3. On the three days preceding the Feast of the Ascension, processions are also held, therefore this week is called ''Rogation Week," from the Latin ''rogare"—to ask or to pray. The holy bishop Mamertus of Vienne, France, was the first to introduce these processions towards the close of the fifth century to avert various temporal calamities; they found imitation in France, then gradually throughout Christendom. Formerly these days were days of fast and abstinence, as well as of rest from servile work.

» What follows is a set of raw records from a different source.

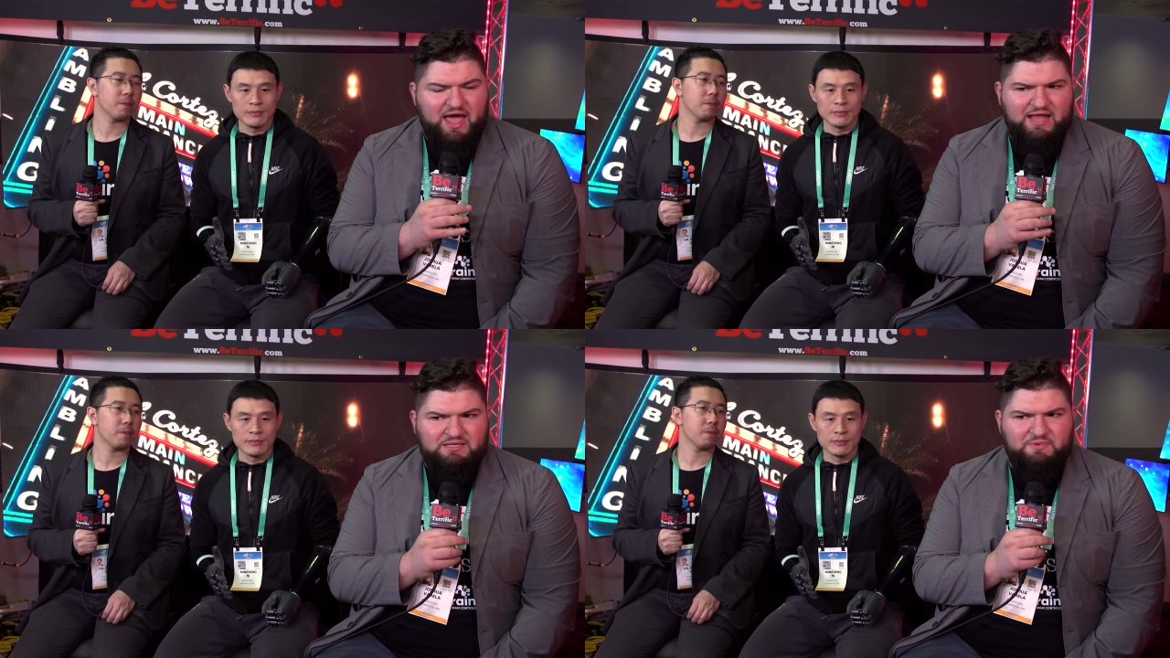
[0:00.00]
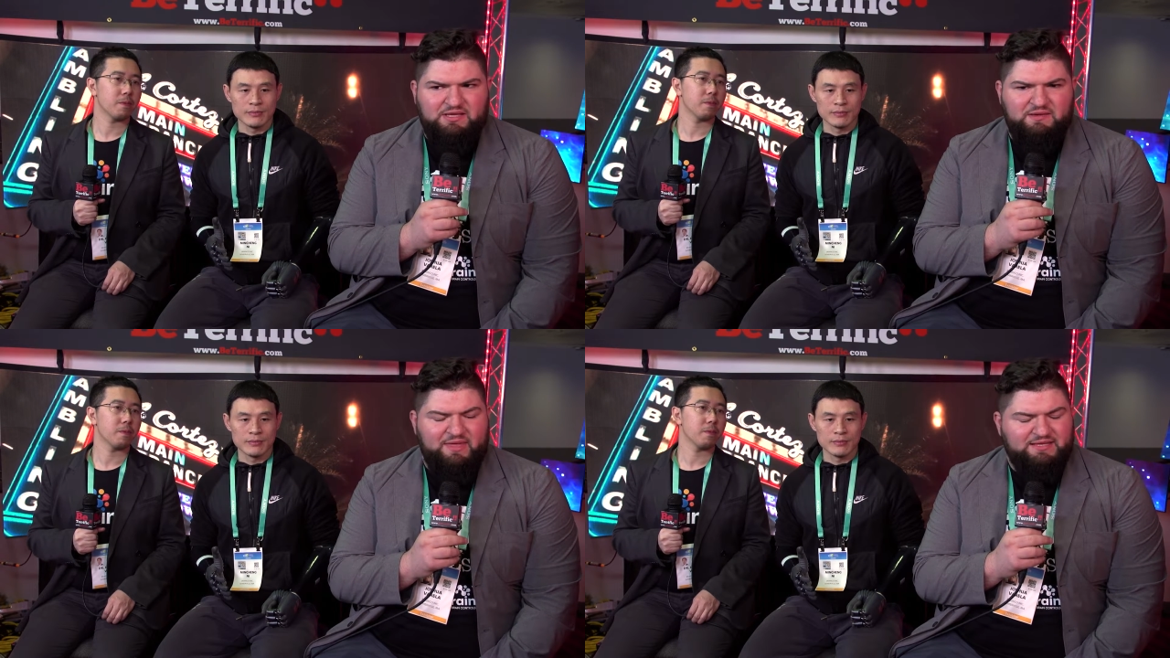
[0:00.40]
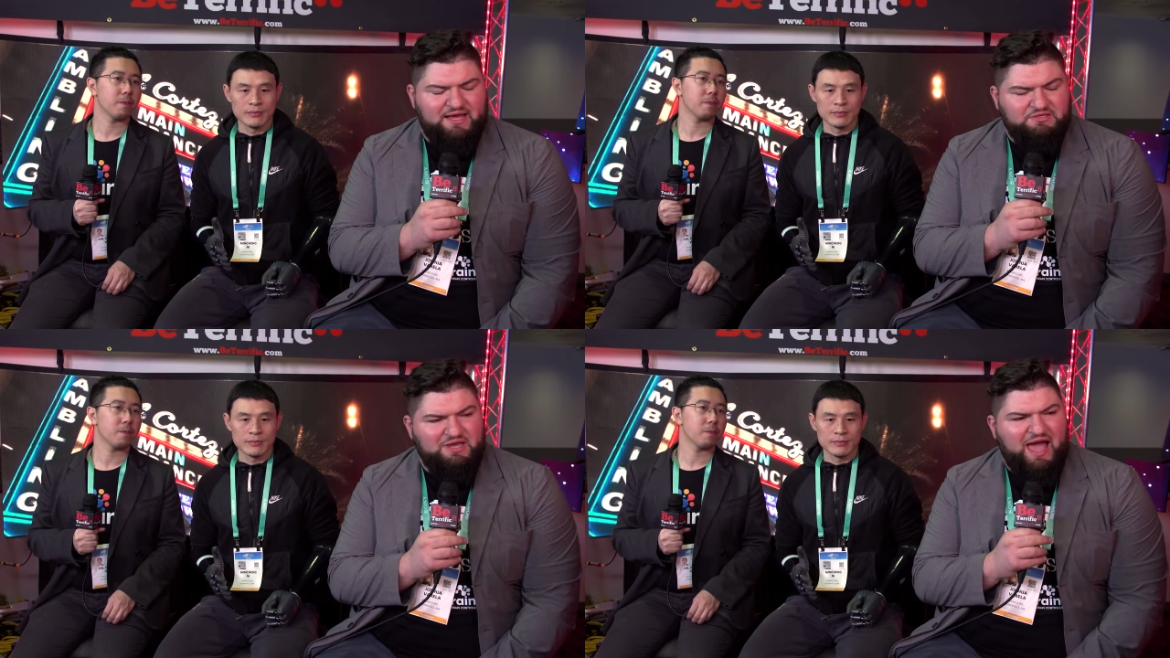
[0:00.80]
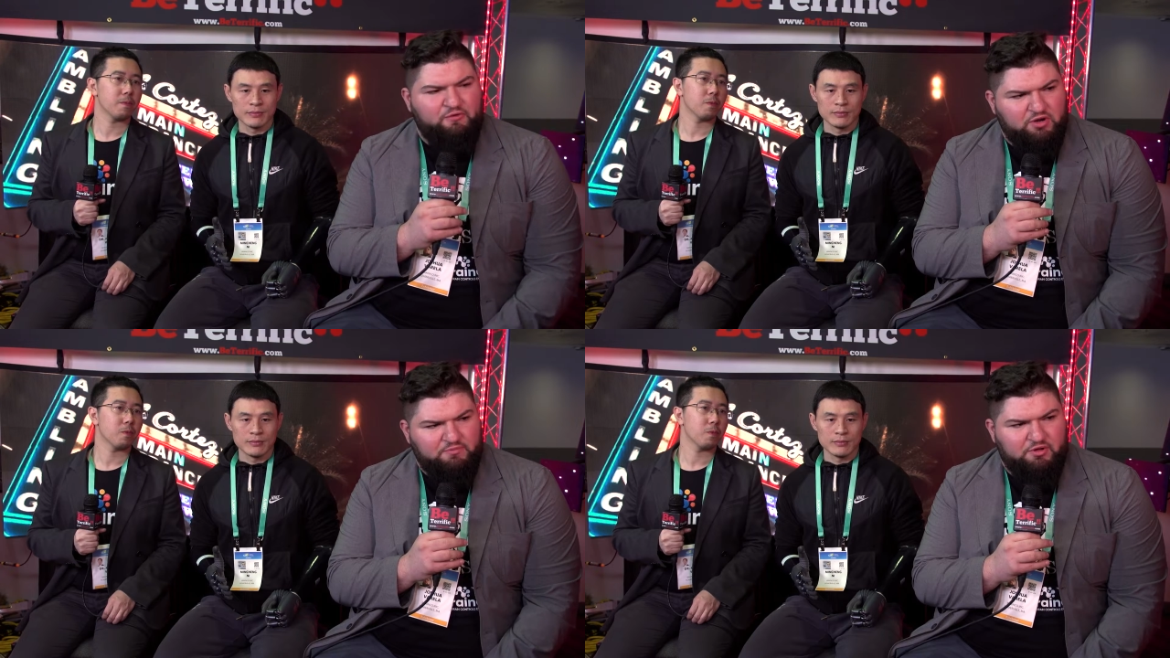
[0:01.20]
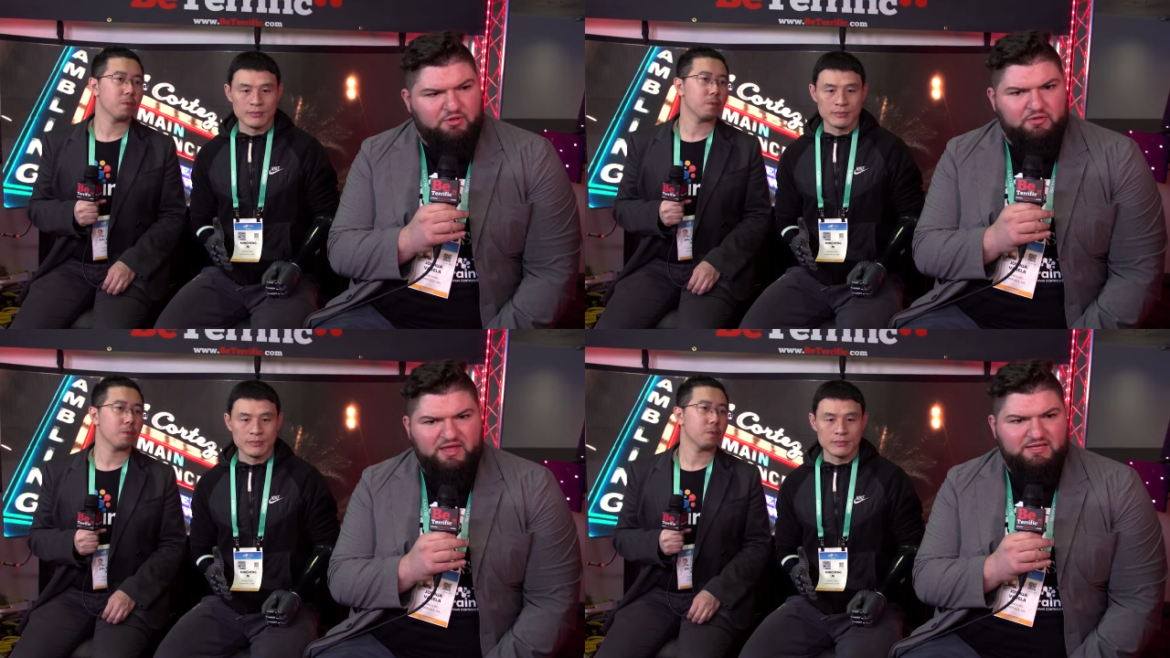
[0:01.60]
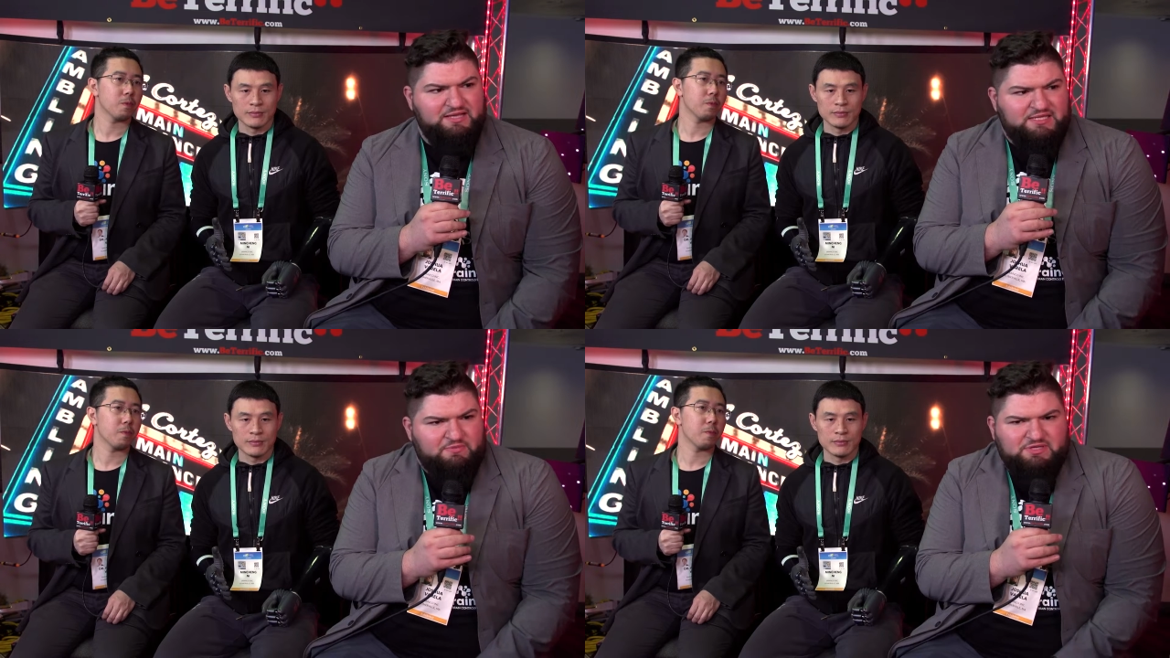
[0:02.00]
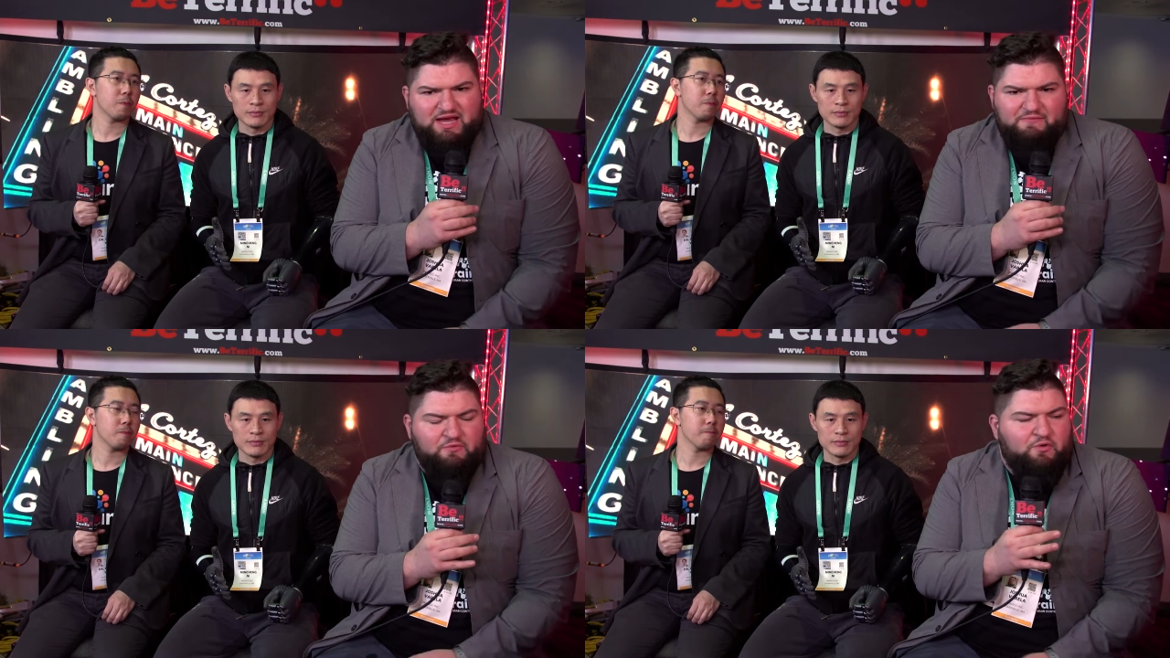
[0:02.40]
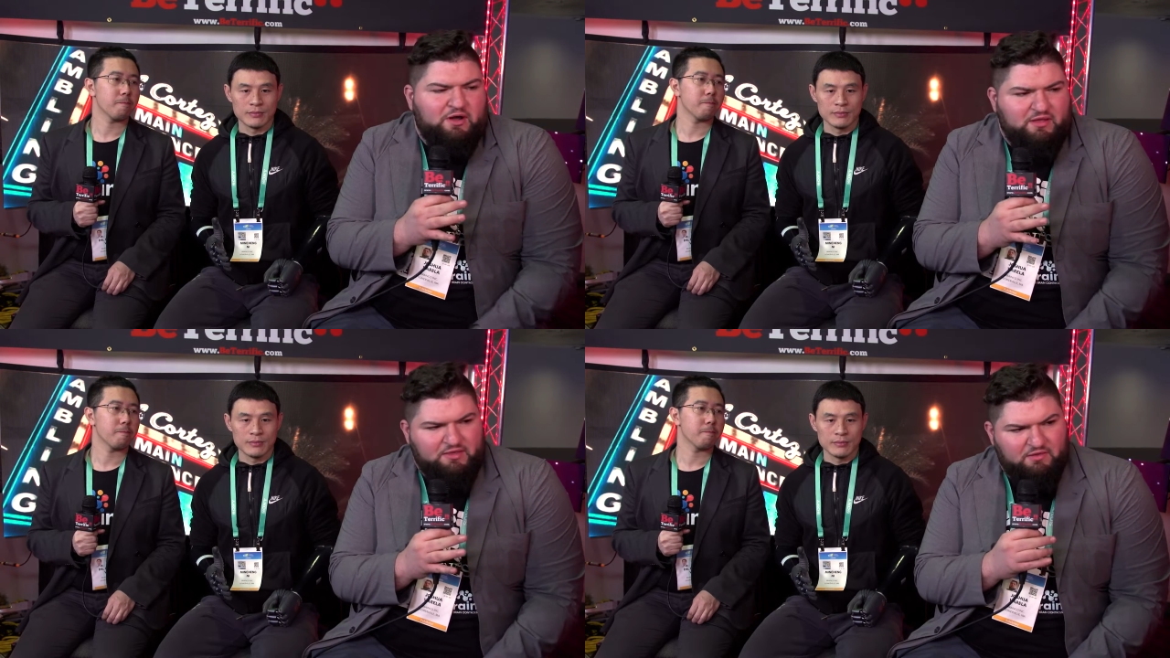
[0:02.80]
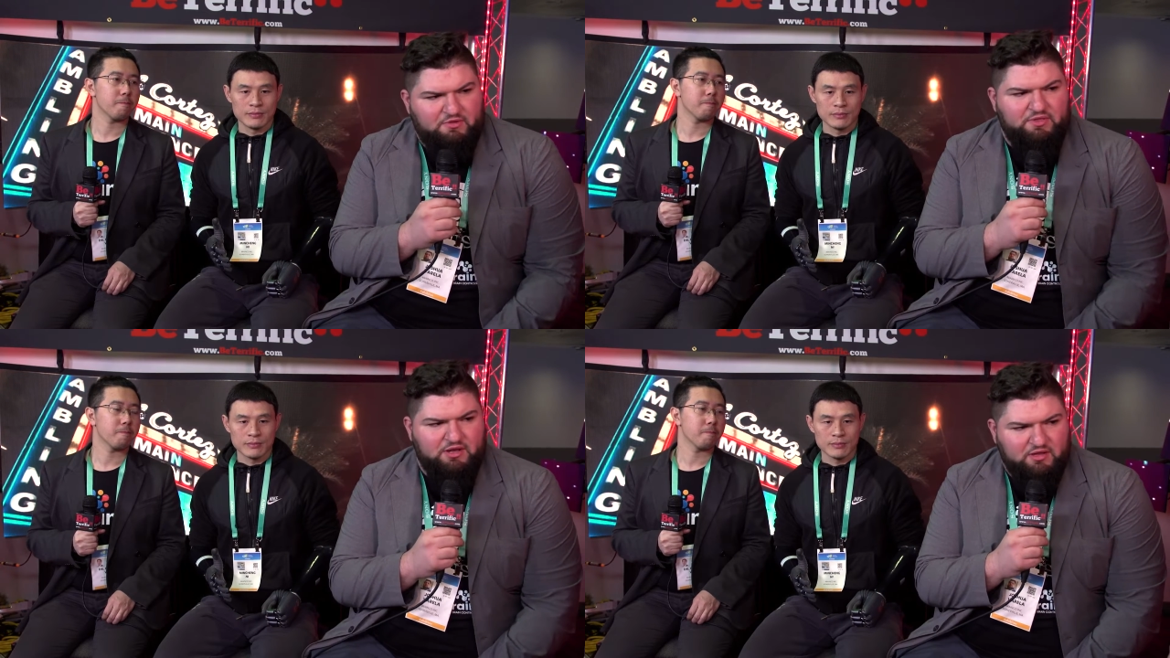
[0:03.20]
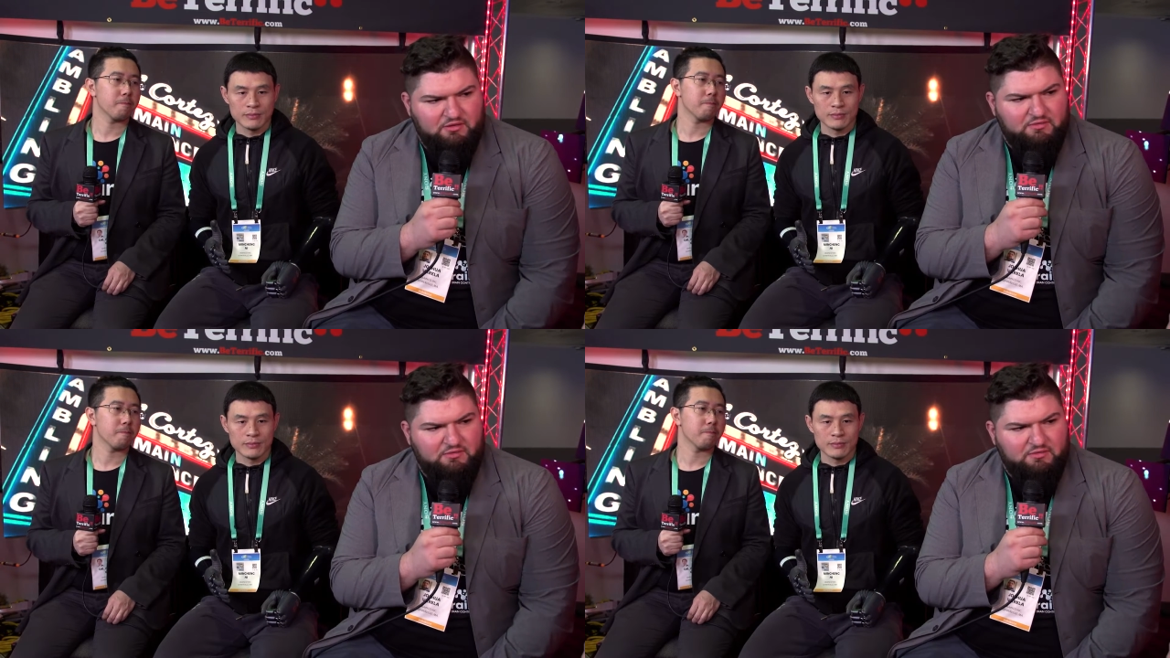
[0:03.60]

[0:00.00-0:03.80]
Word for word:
Speaker 1: and to be something that's actually equitable and accessible to everyone in the community.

4. These processions have a twofold object, namely, to be reconciled with God by penance, and by prayer to obtain new graces and benefits. Our prayers should be for temporal and spiritual blessings: the prosperity of the harvest, preservation from evil, the love of God and freedom from sin. All these requests are contained in the Litany of the Saints, which is prayed on these days, either in the church or in the processions. The special Mass for these days is read in violet, the penitential color, and is intended to increase the confidence of the faithful, and to enhance the efficacy of their prayers.
5. Processions may be held on other extraordinary occasions to avert great calamities; their celebration is the same as those of Rogation week.